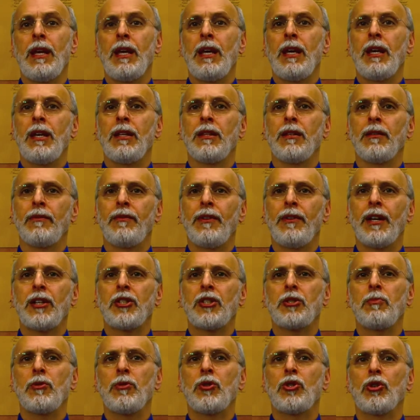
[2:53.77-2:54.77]
In the
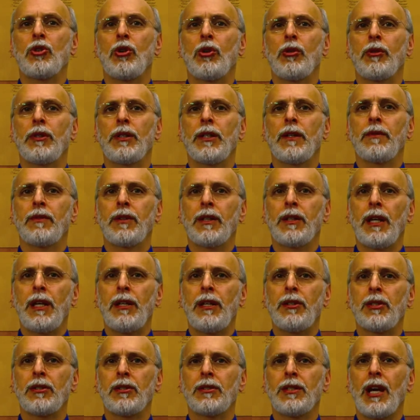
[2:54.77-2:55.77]
vast majority of
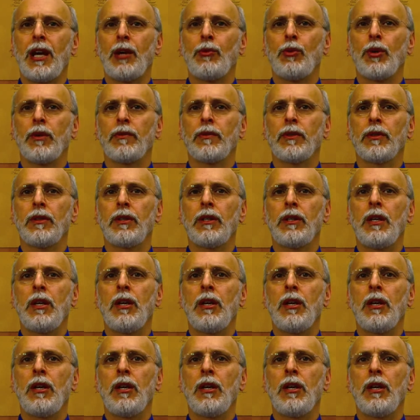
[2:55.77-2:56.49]
cases, however,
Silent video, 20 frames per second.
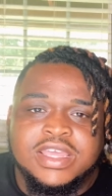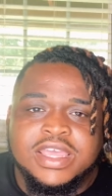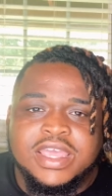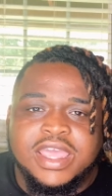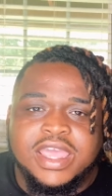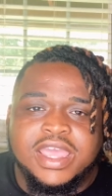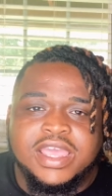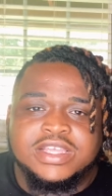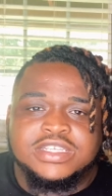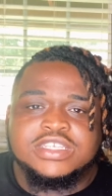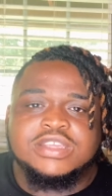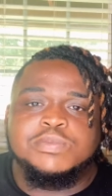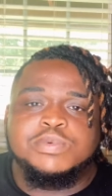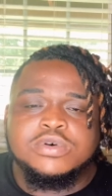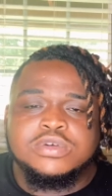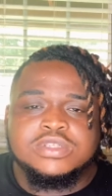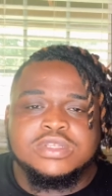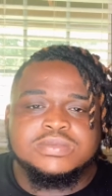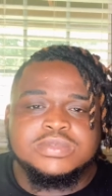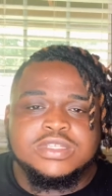and she
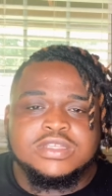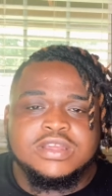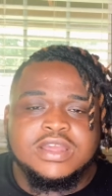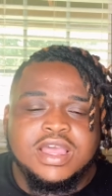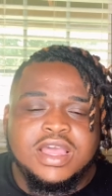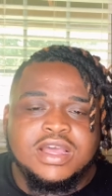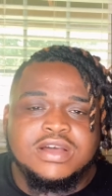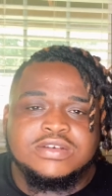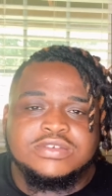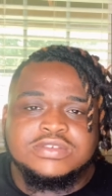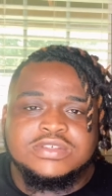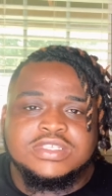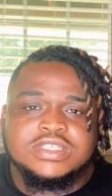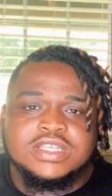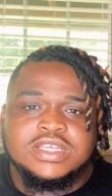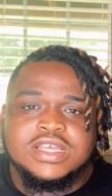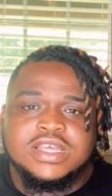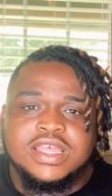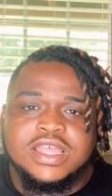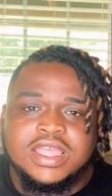pulls up to your house
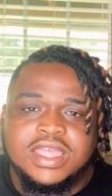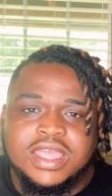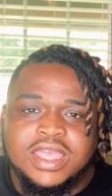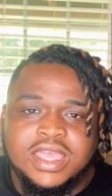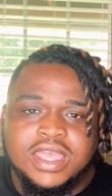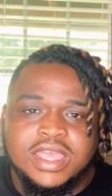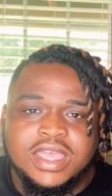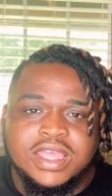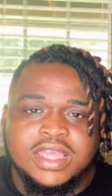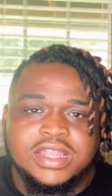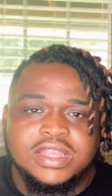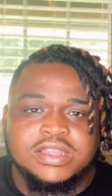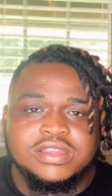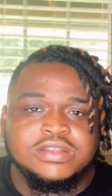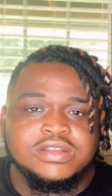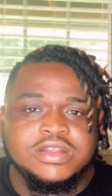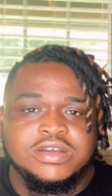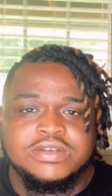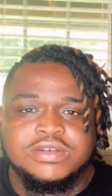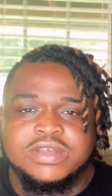and
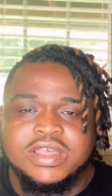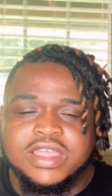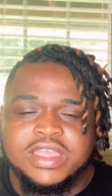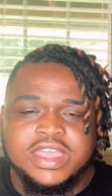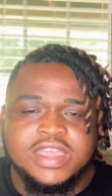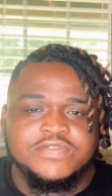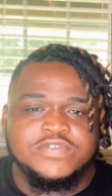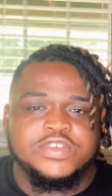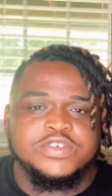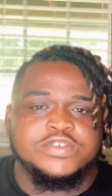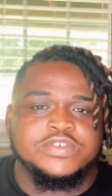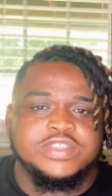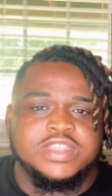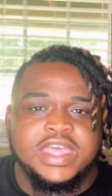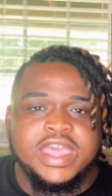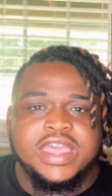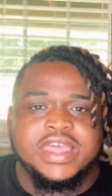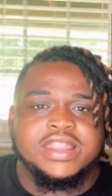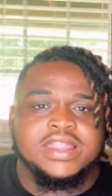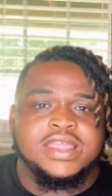you know give you
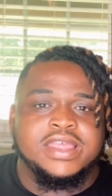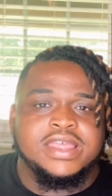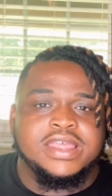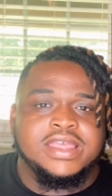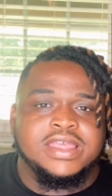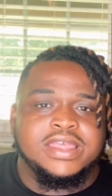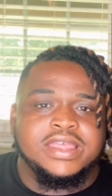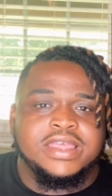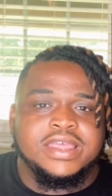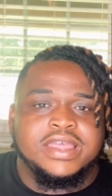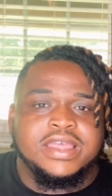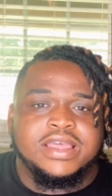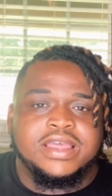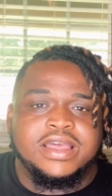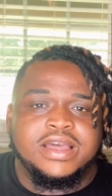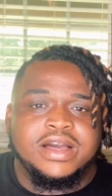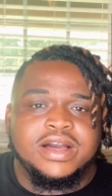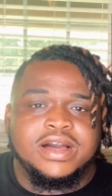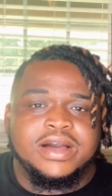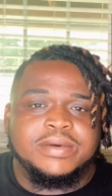that
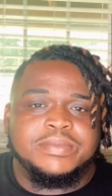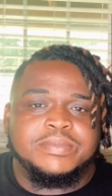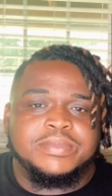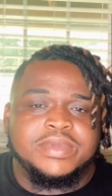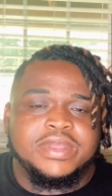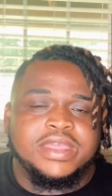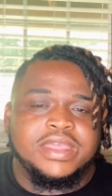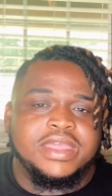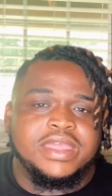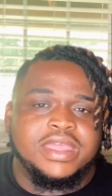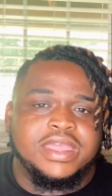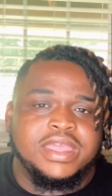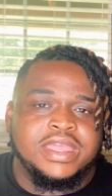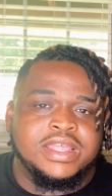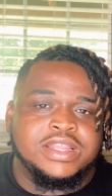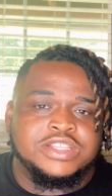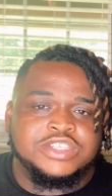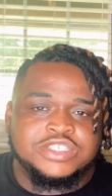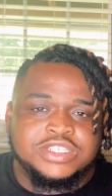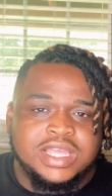um,
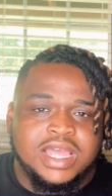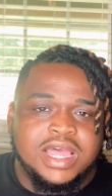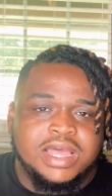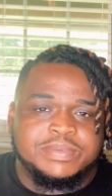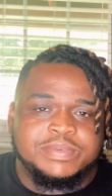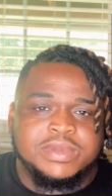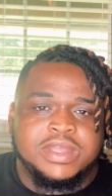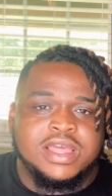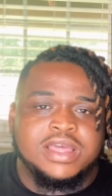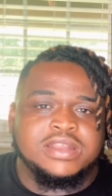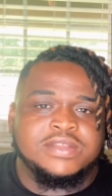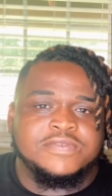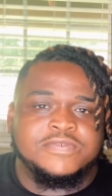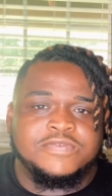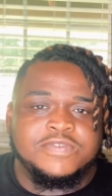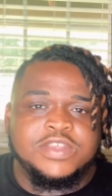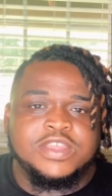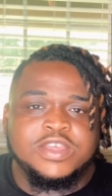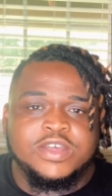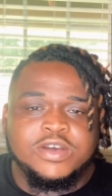in shop kind of
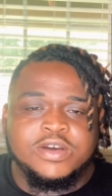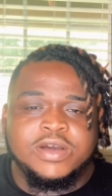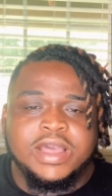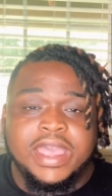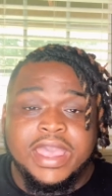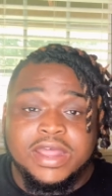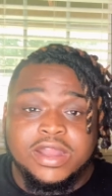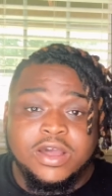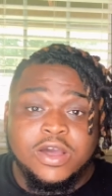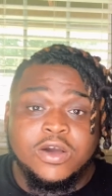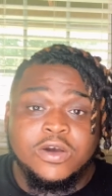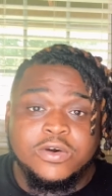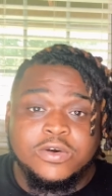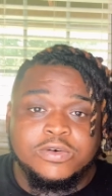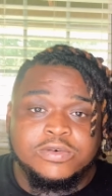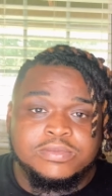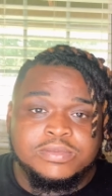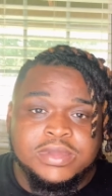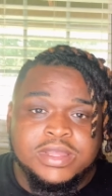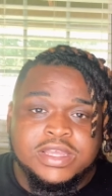feel at
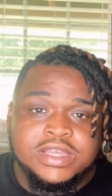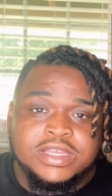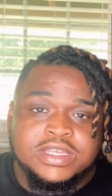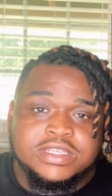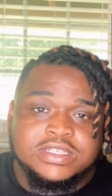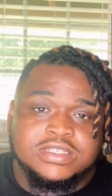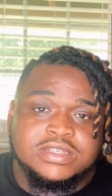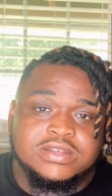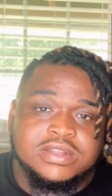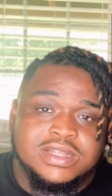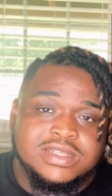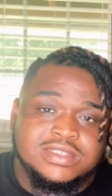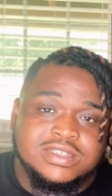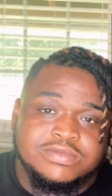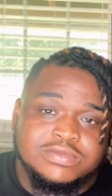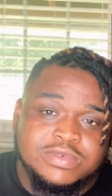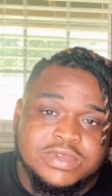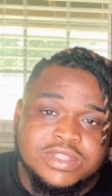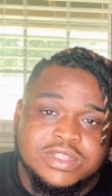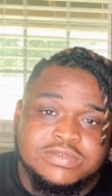home so that's a
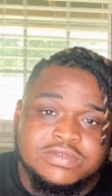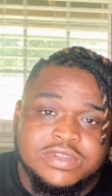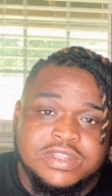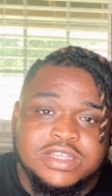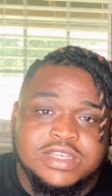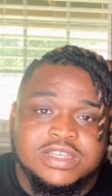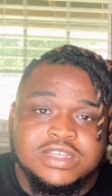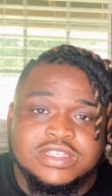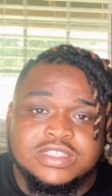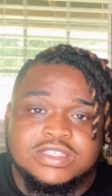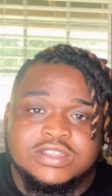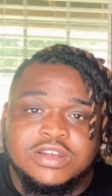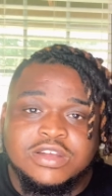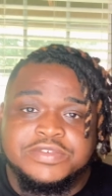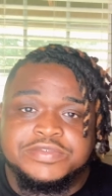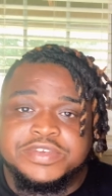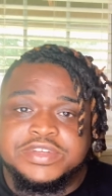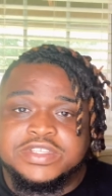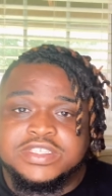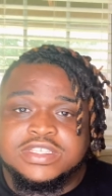really, really good
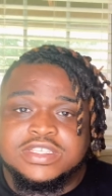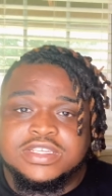service.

Assigned task:
Give back the material word for word and drop the pictures it holds.

Problem solution:
[2:53.77-2:54.77]
In the
[2:54.77-2:55.77]
vast majority of
[2:55.77-2:56.49]
cases, however,
Silent video, 20 frames per second.
and she
pulls up to your house
and
you know give you
that
um,
in shop kind of
feel at
home so that's a
really, really good
service.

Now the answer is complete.